Thursday, April 19, 2007

Small staffs vs. sentence diagramming ... which is sexier!

One day of sessions down and I’m sitting in my room with the window open, listening to music from down below on the Coastal Terrace and thinking about how it was only 40 degrees this morning in Quincy, Ill., from whence I came.
I’m also thinking about things like staff training and keeping it local and how to separate the duties of editing and page design when you have a hybrid desk.
I got a lot of good ideas at the small staffs track today. I always think it’s great when the audience gives the presenter something to think about.
These weren’t the sessions that attracted gobs of people (just not as popular as diagramming sentences, Chris!) but the people who did attend shared a lot of information. We were talking about the problem of fitting time for cross training in the schedule when you barely have enough people to get the paper out. That’s not necessarily a problem on desks that only do editing, but it was interesting stuff to those of us who attended. And as desks add online duties, those kinds of problems only multiply.
Jim Thomsen and Brian Throckmorton offered some good tips on making your paper a better value for readers by keeping it local. I think Brian’s idea that copy editors can make wire stories much more pertinent to their readers by always being aware of the local angle is a good one. In these days when there’s news everywhere on the Web, you need to tell your readers about themselves to keep them coming to your print or Web product. As newsrooms shrink, copy editors have much more responsibility for making sure that all of their stories are more pertinent. Jim does that every day by taking on the additional tasks of using search engines to keep abreast of the “local” news that’s happening outside of his paper’s coverage area. If a former mayor of his Washington state town dies in Kentucky, Jim knows about it.
Tomorrow, I’ll see how some of that thinking about local focus dovetails with issues concerning editing in an online world.
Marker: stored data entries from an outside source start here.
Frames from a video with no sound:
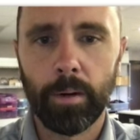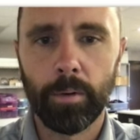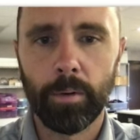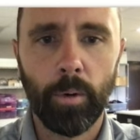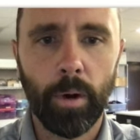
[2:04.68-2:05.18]

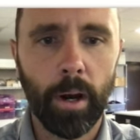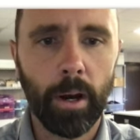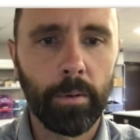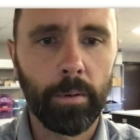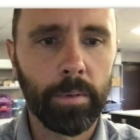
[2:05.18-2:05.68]

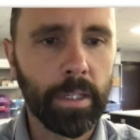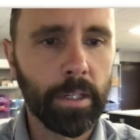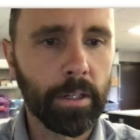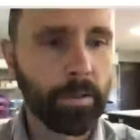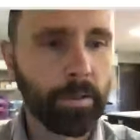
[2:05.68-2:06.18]
required
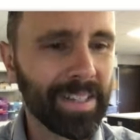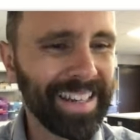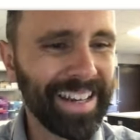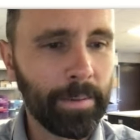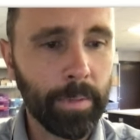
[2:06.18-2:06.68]
materials, not
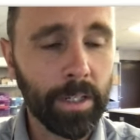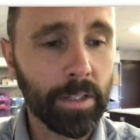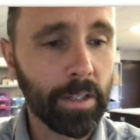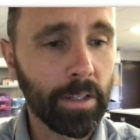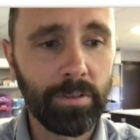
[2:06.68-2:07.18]
much that you
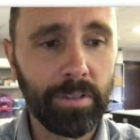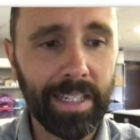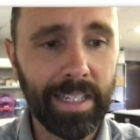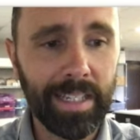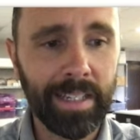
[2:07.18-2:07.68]

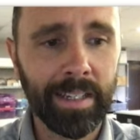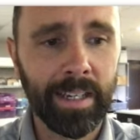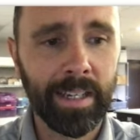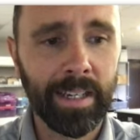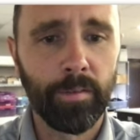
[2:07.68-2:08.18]
need
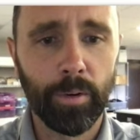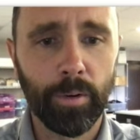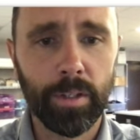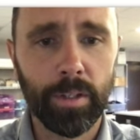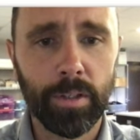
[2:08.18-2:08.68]
for this
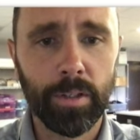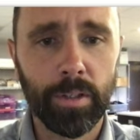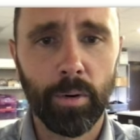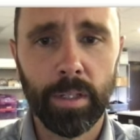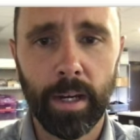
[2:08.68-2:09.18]
course.
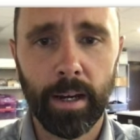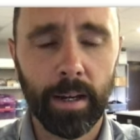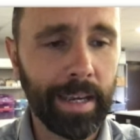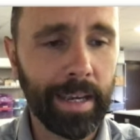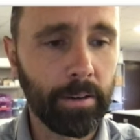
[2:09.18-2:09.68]
A
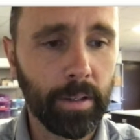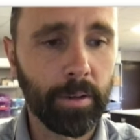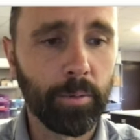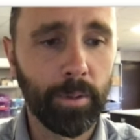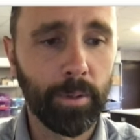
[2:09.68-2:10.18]
calculator
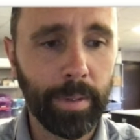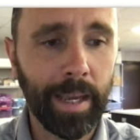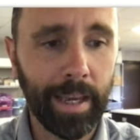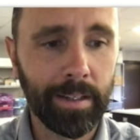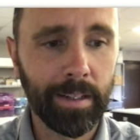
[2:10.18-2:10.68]
will be
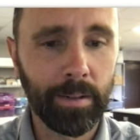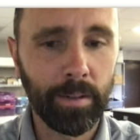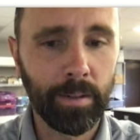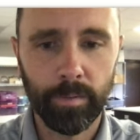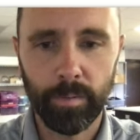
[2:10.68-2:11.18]
handy
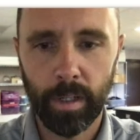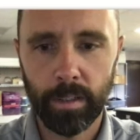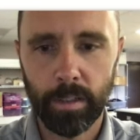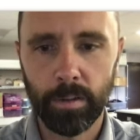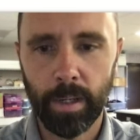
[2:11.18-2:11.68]
to do
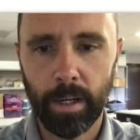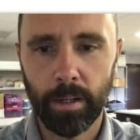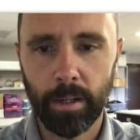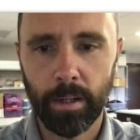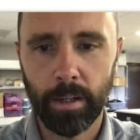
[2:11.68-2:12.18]
some
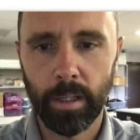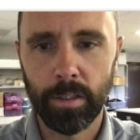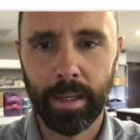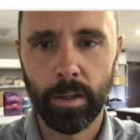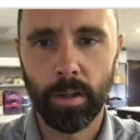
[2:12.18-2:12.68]
calculations,
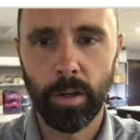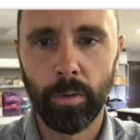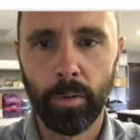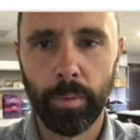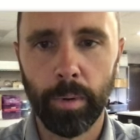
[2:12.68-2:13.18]
and a
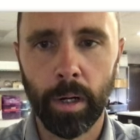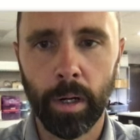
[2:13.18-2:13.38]
notebook.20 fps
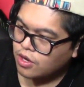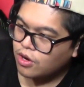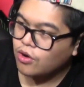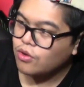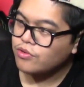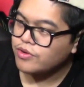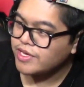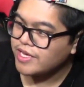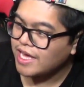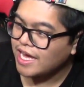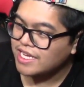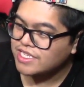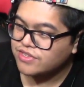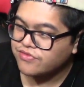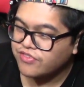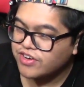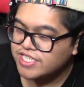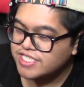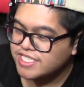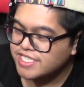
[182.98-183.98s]
Oh, he has
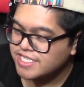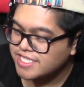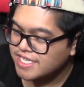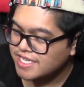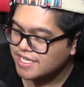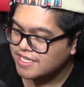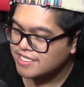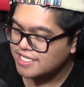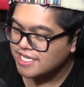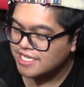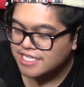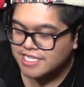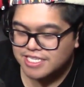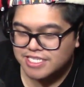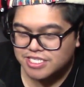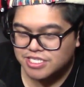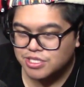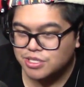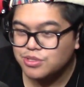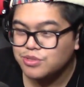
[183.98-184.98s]
fuzzy
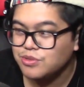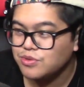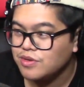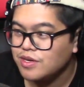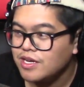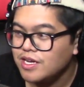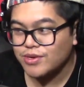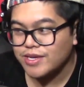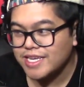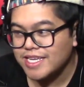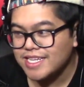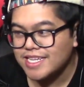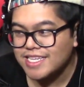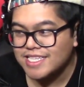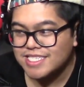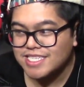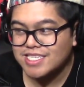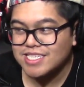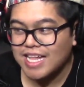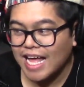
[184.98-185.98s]
sickness too. So he
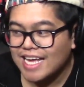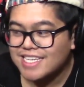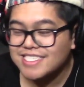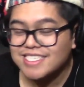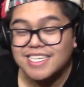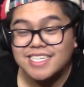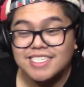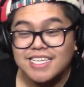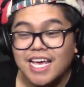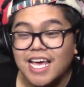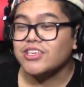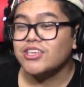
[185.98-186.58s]
needs glasses.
Now, back to that sentence diagramming thing. The answer to the question of can you fill a room with people willing to talk about sentence diagramming seems to be a resounding “yes” when it comes to the ACES conference. I popped out of the small staffs track for a few minutes to see how that session was going and I hardly saw an empty seat. I got a preview of the session at the Midwest chapter workshop last October, but I’d still be interested in hearing what I missed. I’ve got a new title for the session: Sentencing diagramming — it’s sexy!